AMAPÁ: Namorada diz que jovem morreu após brincadeira de ‘roleta-russa’

O jovem Nazareno Rodrigues dos Santos, de 20 anos, morto com um tiro na cabeça na noite de domingo (21), na Zona Sul de Macapá, foi baleado durante uma brincadeira de “roleta-russa”, informou a Polícia Civil. A versão foi dada pela namorada dele, de 14 anos, única pessoa que estava no local no momento do disparo.

A situação é apurada na Delegacia de Investigação de Atos Infracionais (Deiai), e, segundo o delegado Armando Jacob, os dois estavam no quarto de uma casa quando ele teria iniciado a brincadeira. A menina disse que Nazareno iniciou a “roleta-russa” como “prova de amor”.

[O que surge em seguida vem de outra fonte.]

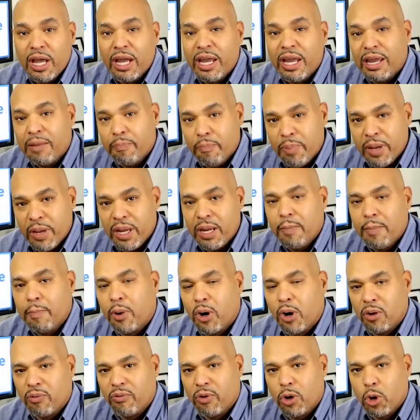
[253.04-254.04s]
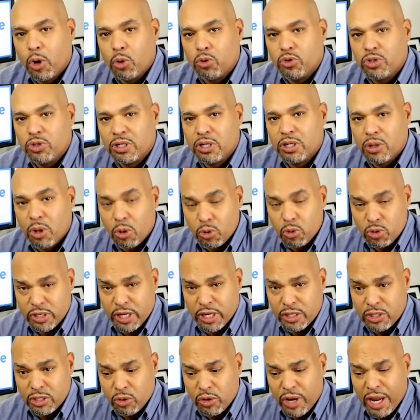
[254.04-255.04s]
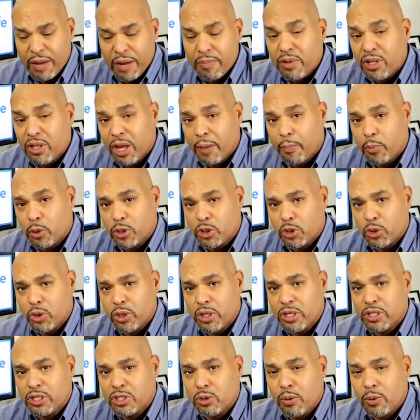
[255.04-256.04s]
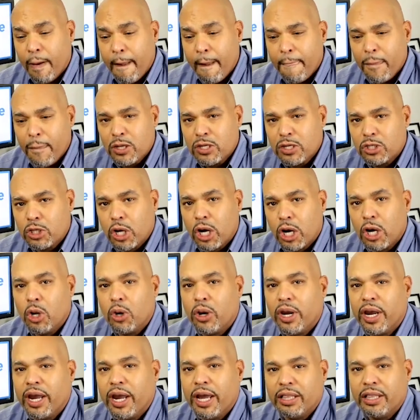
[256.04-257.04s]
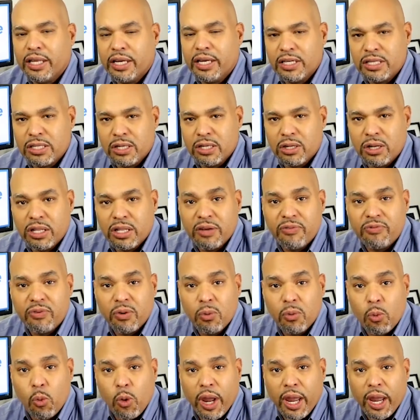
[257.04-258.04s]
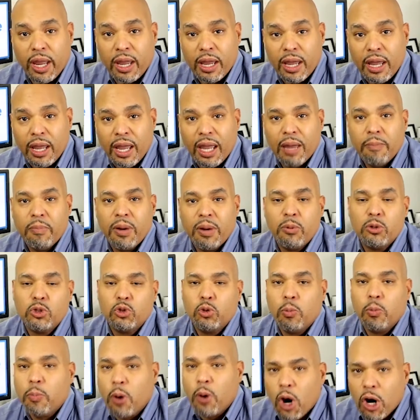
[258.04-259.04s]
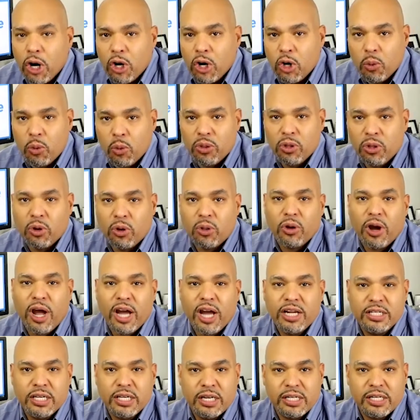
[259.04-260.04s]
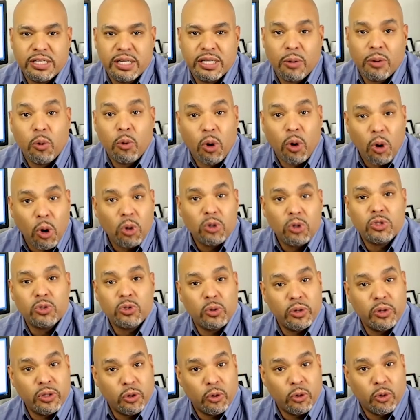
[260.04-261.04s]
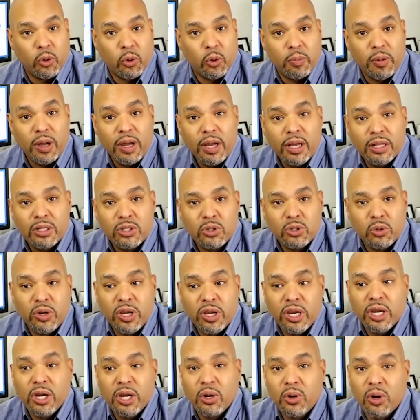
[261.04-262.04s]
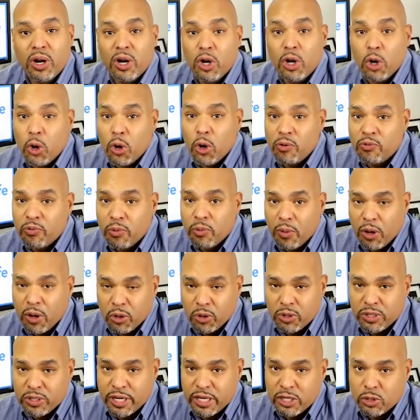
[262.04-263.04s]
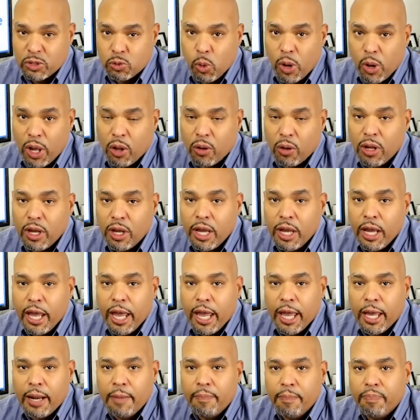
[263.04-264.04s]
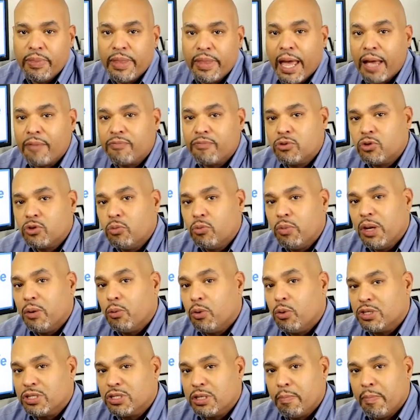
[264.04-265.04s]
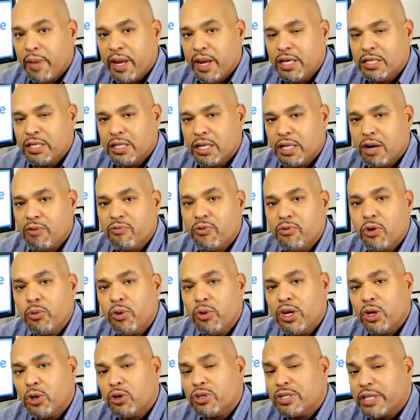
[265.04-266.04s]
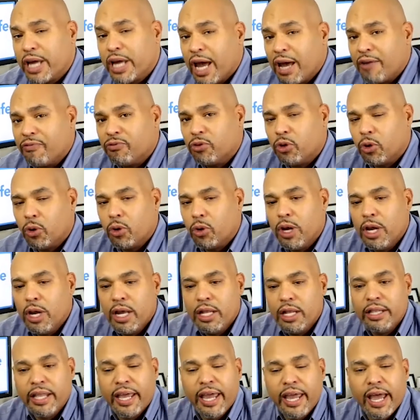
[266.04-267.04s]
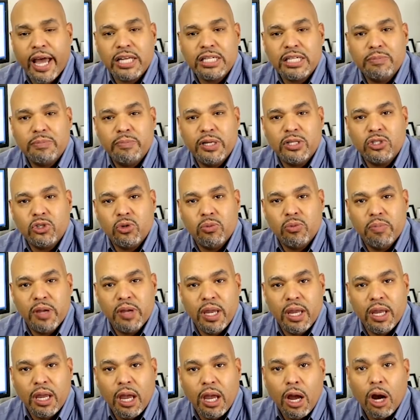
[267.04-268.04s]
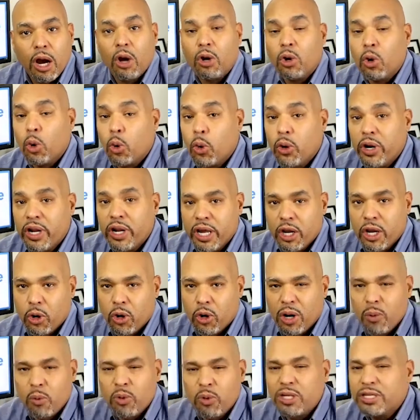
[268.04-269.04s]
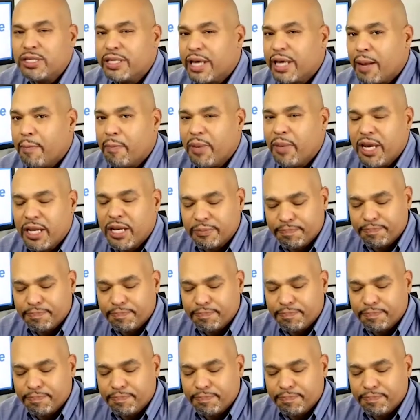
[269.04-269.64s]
being part of the Coast Dental gave me the opportunity to start looking at things in a different way and be able to partner with other hygienists that were also in the group, to hear and learn from others as well. And that to me was amazing. A few years after, they asked me to be a coordinator. And what does that mean?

“Ele teria dito para ela sobre o que faria por causa de amor. Pegou o revólver calibre 38, tirou cinco das seis munições, encostou na cabeça, fez o primeiro disparo no ‘seco’, e o segundo encostou na testa, quando saiu o disparo. A menina se desesperou e saiu correndo, pedindo ajuda. Não tinham testemunhas, só [estavam] os dois, sozinhos”, relatou o delegado.

Jacob completou que o caso é tratado inicialmente como morte acidental, mas aguarda o resultado de laudos periciais para comprovar a suspeita. O delegado lamenta que o local do crime foi bastante alterado durante o socorro feito pela família e a arma usada pelo jovem não foi encontrada.

A menina foi ouvida na condição de testemunha, e posteriormente, a Deiai vai ouvir outros familiares de Nazareno. O delegado explicou que a “roleta-russa” consiste em deixar uma bala no tambor do revólver, fazê-lo girar e apontar o cano da arma para si ou para outra pessoa.

“Não descartamos a hipótese de homicídio até o momento. O local foi absolutamente adulterado, o local estava cheio de gente e levaram algumas coisas necessárias à investigação, porque essa vítima teria um envolvimento com tráfico de drogas”, reforçou Jacob, acrescentando que não foram encontrados antecedentes criminais de Nazareno.

Minutos após a ocorrência, a adolescente que namorava há cerca de dois meses com o jovem, teria dado versões diferentes à Polícia Militar (PM), entre elas suicídio e até que uma terceira pessoa teria cometido o assassinato, mas em depoimento na delegacia, ela apresentou somente a versão da “roleta-russa”.